● PROBLEM DESCRIPTION: Exact copy, no pictures: reproduce every record below as it stands.

● THE INPUT:
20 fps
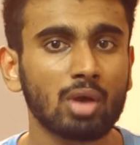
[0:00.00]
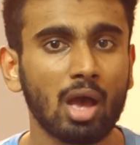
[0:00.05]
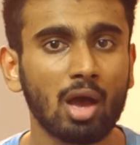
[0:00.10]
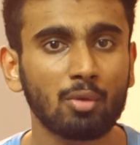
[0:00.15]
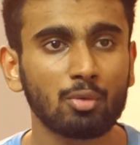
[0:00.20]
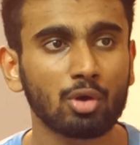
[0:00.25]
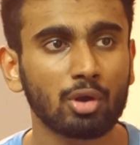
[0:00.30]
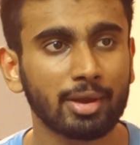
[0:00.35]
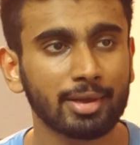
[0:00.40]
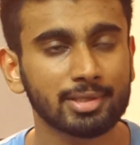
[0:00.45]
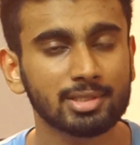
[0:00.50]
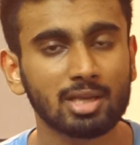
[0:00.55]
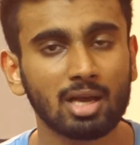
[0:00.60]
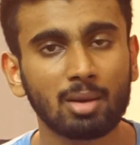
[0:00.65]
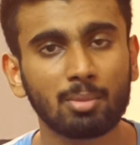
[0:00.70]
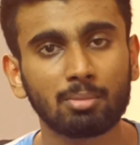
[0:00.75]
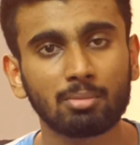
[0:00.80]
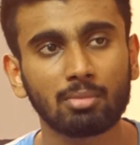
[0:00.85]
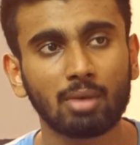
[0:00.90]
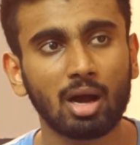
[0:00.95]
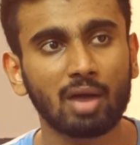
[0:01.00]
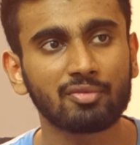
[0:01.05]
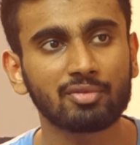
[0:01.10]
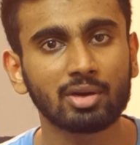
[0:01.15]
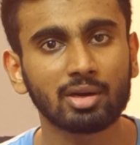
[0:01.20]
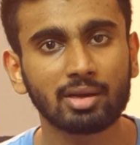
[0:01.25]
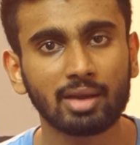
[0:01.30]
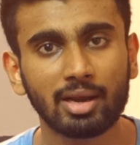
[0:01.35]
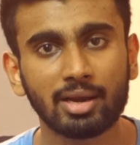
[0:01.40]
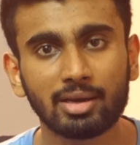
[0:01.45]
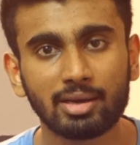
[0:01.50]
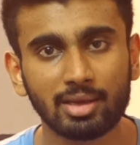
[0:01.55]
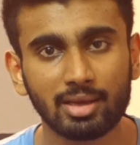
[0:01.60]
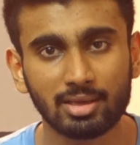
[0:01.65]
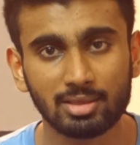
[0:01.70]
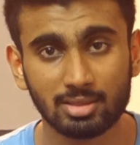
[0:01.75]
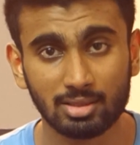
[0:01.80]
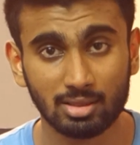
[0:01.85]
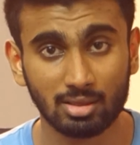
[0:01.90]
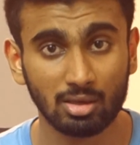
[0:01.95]
have your exam after 10
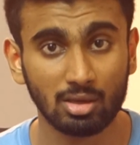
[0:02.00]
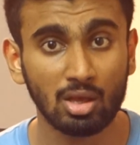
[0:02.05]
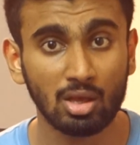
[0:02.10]
days.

● RESULT OF THIS EXERCISE:
20 fps
[0:00.00]
[0:00.05]
[0:00.10]
[0:00.15]
[0:00.20]
[0:00.25]
[0:00.30]
[0:00.35]
[0:00.40]
[0:00.45]
[0:00.50]
[0:00.55]
[0:00.60]
[0:00.65]
[0:00.70]
[0:00.75]
[0:00.80]
[0:00.85]
[0:00.90]
[0:00.95]
[0:01.00]
[0:01.05]
[0:01.10]
[0:01.15]
[0:01.20]
[0:01.25]
[0:01.30]
[0:01.35]
[0:01.40]
[0:01.45]
[0:01.50]
[0:01.55]
[0:01.60]
[0:01.65]
[0:01.70]
[0:01.75]
[0:01.80]
[0:01.85]
[0:01.90]
[0:01.95]
have your exam after 10
[0:02.00]
[0:02.05]
[0:02.10]
days.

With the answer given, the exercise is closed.